Time to Reset Relationship with Michigan's Universities

Time to Reset Relationship with Michigan's Universities
July 11, 2013/Detroit News

by Michael Boulus

As a college degree increasingly becomes the entry point to the knowledge-based economy and the middle class, it’s time for Michigan to reset its relationship with its highly regarded public universities.

Over the last decade, the state has chosen to reduce its investment in higher education — even as more and more students have come to recognize a college degree is vital to their future. Now that the state is seeing an economic rebound, it should consider supporting those students, who are the key to Michigan’s future prosperity, and increase funding for universities. Michigan’s universities have already been making important strides in holding down the cost of providing an education. A recently issued federal report found that when you look at net tuition — tuition minus scholarship aid from 2009-10 to 2010-11 — the net price at Michigan’s public universities dropped by 1.9 percent. Michigan is one of only nine states with a decline.

Increasing “sticker price” tuition at Michigan public universities isn’t a result of wild college spending. The House Fiscal Agency examined the cost of delivering a college degree over the last decade. It found that the annual cost of providing a degree increased only slightly when adjusted for inflation, from $11,624 in 2001-02 to $11,860 in 2012-13. That’s $18/year over the rate of inflation during a period when universities greatly enhanced their research operations, internship programs, placement operations and entrepreneurship programs.

So why is tuition up? That same study showed state support per student has decreased from $6,698 in 2001-02 to $3,583 (in 2012 dollars) last year — a $3,115 cut. To make up the difference, tuition has gone from $4,945 to $8,277 — a $3,332 increase. It’s the failure of the state to support its students that is the primary reason for higher tuition. Michigan’s universities have done their part to control costs, particularly legacy costs. All universities today are on a 401K type retirement program for new employees. Employees are paying 20 percent or more of health care benefits in many cases. Universities were ahead of this curve, taking actions before the state government did to control its legacy expenses.
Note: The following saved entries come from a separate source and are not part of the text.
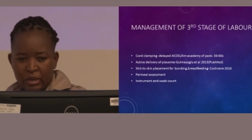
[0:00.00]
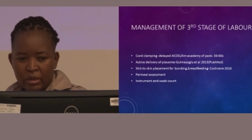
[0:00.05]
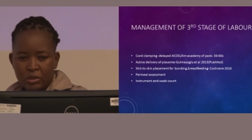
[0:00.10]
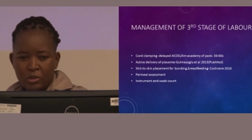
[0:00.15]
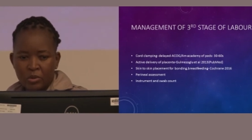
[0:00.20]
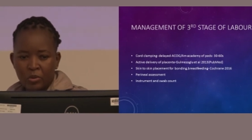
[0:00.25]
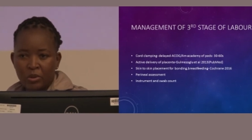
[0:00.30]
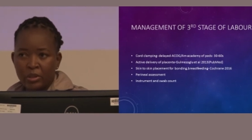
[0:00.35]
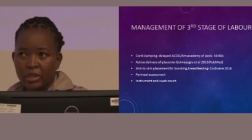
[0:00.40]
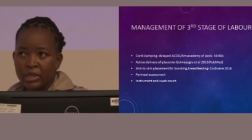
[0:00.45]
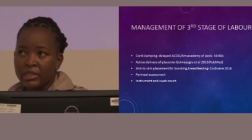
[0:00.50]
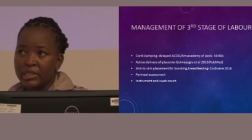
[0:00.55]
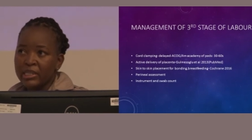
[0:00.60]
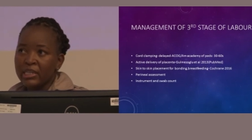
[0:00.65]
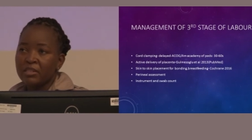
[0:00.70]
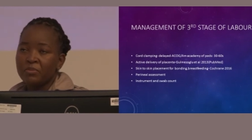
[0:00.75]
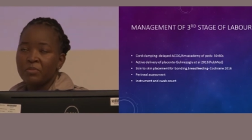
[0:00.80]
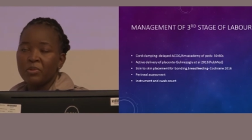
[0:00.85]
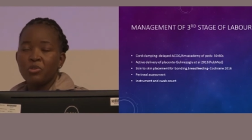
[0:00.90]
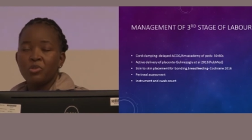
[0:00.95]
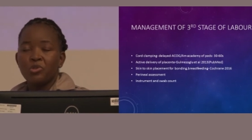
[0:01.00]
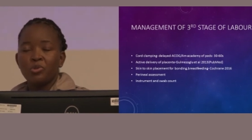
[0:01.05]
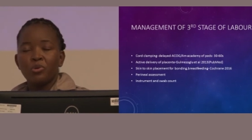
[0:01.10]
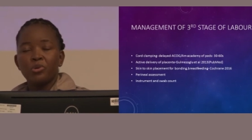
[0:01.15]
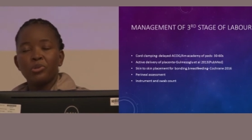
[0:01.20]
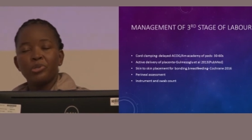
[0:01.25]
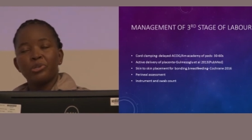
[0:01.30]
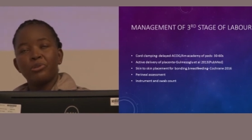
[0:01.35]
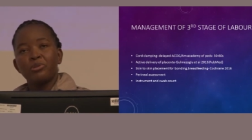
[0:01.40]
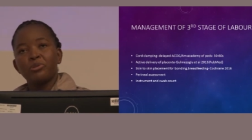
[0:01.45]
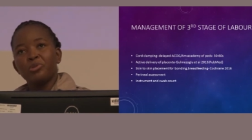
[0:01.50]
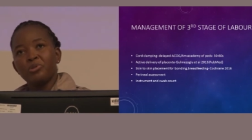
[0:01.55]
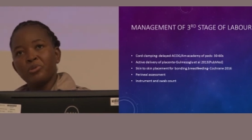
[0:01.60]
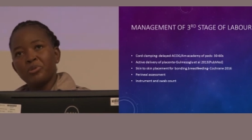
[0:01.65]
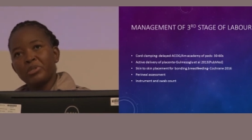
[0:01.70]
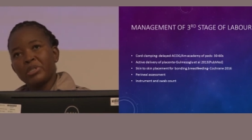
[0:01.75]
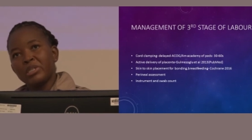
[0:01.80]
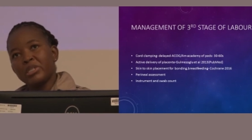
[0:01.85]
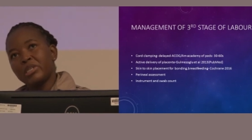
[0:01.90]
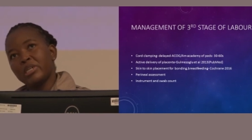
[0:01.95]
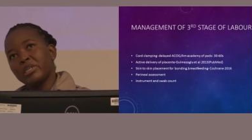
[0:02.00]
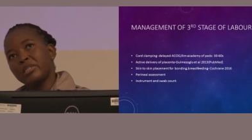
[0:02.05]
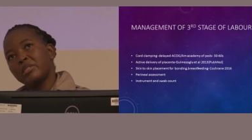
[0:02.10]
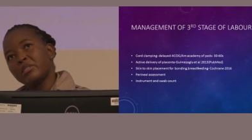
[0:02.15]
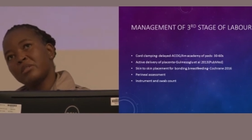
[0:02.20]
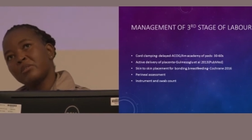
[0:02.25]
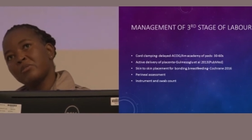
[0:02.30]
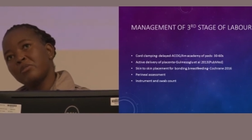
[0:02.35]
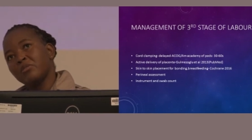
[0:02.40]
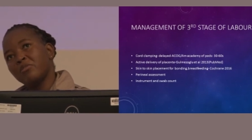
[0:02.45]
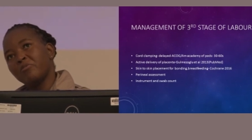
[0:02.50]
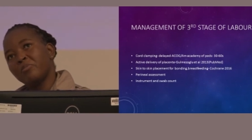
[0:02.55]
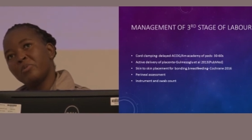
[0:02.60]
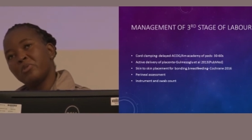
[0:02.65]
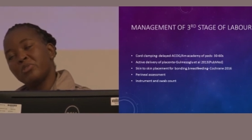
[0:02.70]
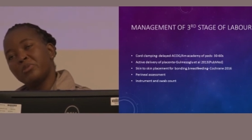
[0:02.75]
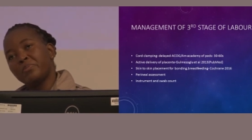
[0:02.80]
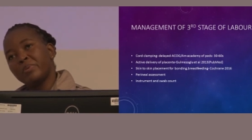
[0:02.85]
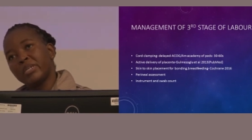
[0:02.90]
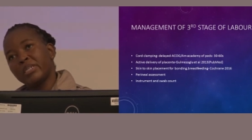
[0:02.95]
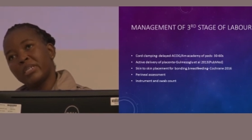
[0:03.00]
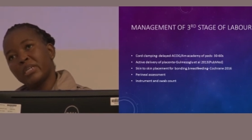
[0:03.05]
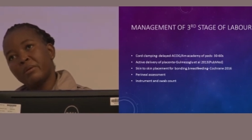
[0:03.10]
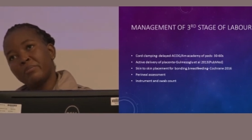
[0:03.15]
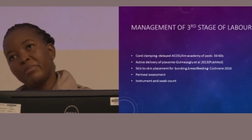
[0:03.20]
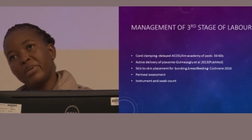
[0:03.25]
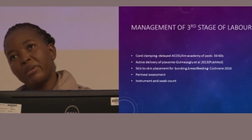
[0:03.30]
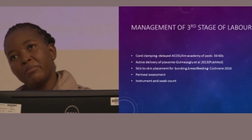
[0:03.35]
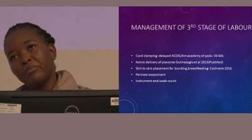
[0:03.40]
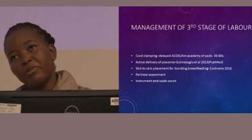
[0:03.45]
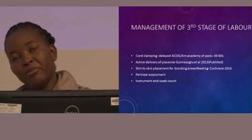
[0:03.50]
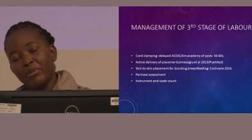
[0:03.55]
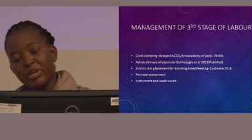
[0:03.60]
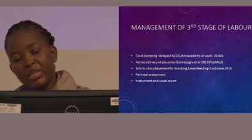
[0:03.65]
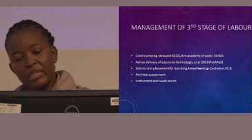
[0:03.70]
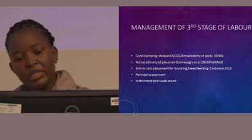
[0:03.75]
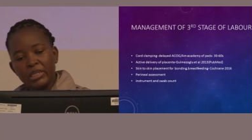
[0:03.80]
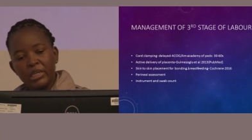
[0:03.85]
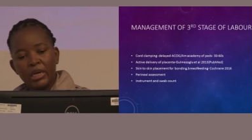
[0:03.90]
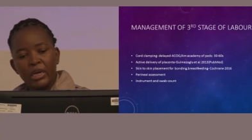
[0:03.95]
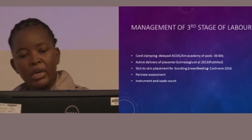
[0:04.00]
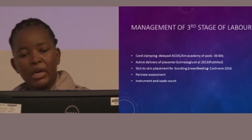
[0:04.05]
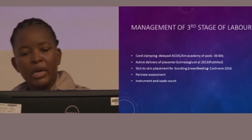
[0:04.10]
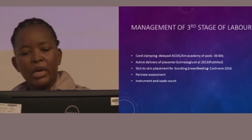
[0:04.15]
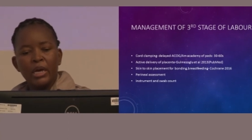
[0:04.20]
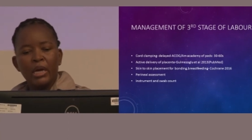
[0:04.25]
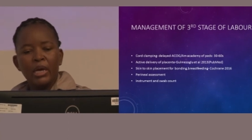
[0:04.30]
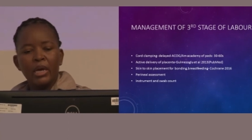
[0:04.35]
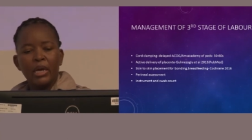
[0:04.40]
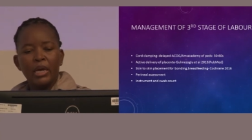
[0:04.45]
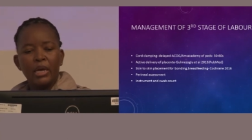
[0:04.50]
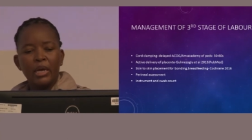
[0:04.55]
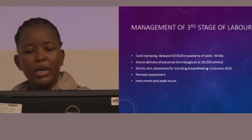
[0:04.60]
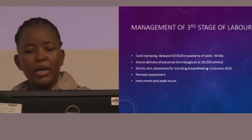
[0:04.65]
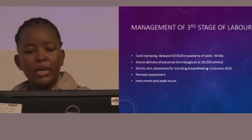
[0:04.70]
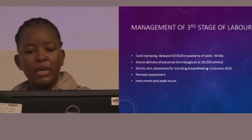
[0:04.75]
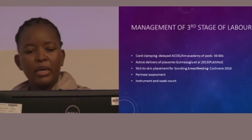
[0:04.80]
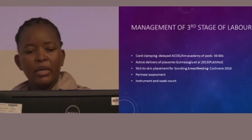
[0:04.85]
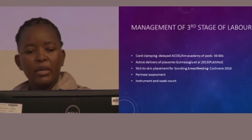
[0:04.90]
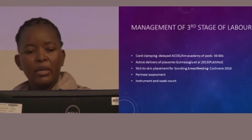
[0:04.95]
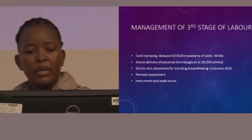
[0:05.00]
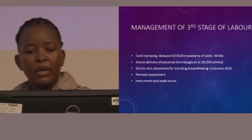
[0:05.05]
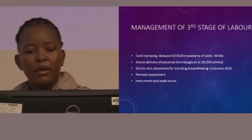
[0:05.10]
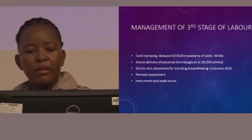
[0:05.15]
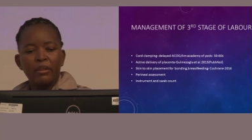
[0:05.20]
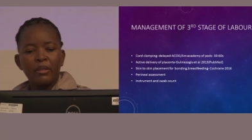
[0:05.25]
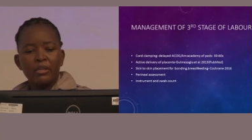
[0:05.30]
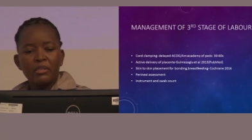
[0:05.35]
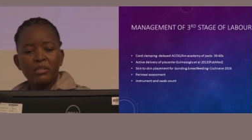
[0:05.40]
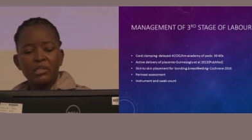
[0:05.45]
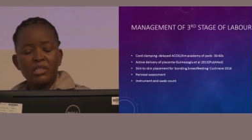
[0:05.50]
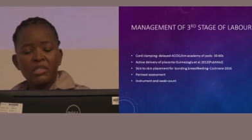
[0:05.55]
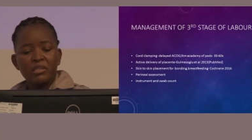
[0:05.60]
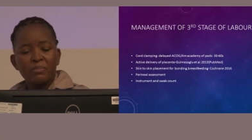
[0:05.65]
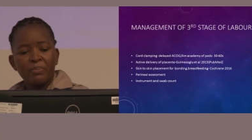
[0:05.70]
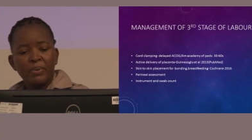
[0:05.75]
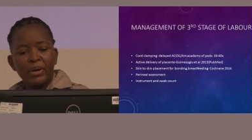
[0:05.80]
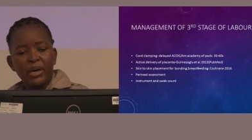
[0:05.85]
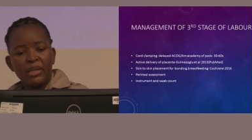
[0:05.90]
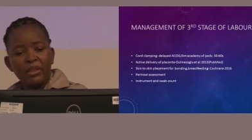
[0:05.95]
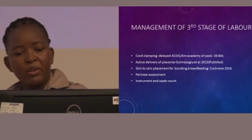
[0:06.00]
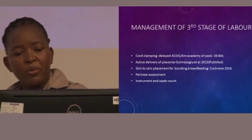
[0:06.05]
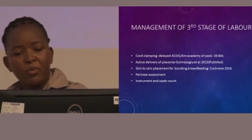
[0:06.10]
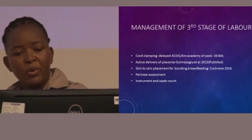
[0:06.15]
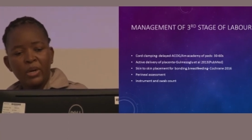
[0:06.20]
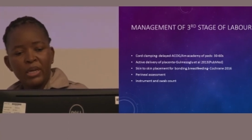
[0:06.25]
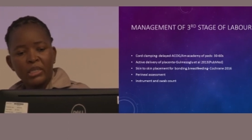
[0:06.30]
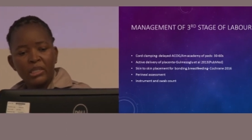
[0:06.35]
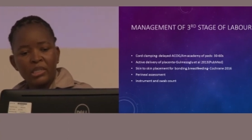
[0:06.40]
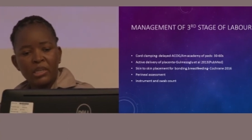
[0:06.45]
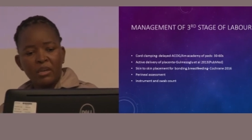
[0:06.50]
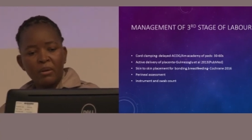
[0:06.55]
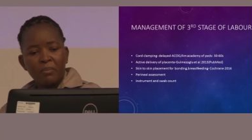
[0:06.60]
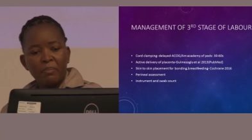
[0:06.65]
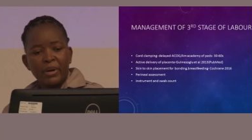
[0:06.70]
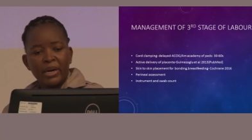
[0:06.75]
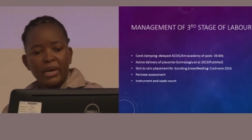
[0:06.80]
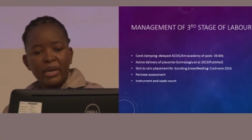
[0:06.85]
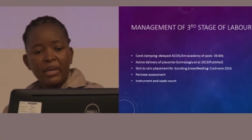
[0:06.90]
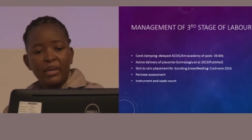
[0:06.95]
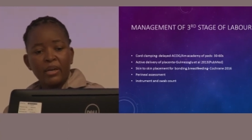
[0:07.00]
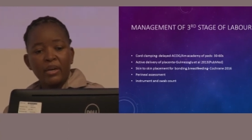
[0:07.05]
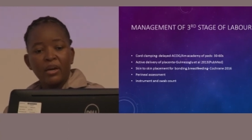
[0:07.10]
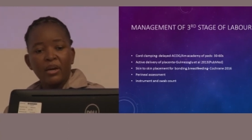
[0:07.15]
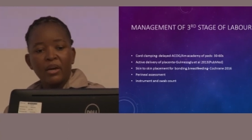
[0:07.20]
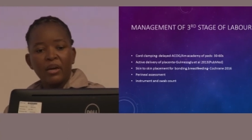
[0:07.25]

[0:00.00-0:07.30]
So this has been shown to reduce the chances of postpartum hemorrhage, and it's by the work done by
Michigan universities also have taken the lead in providing scholarship support for students with need. About 40 percent of college students in Michigan graduate with no debt; the vast majority have loans that are less than the cost of a new car. Michigan universities also are leaders in providing online classes and using technology to let students match their schedules to classes they need.

The value of a college degree to the state — its importance as a public good — has never been higher than today. The employment rate in Metro Detroit for those aged 25-64 with a high school degree is 57.8 percent. For those with a bachelor’s degree, it’s 80.6 percent.

A college degree has never been a guarantee of employment, but few without one will enter the middle class in today’s economy.

Our public universities are Michigan’s most important economic development tool. Michigan’s universities are doing their part to hold down costs. Now it’s time for the state to recognize that effort and help students by increasing state support for public universities. College graduates are the vital fuel for a better economy and a return to prosperity for Michigan.

Michael A. Boulus is executive director of the Presidents Council State Universities of Michigan.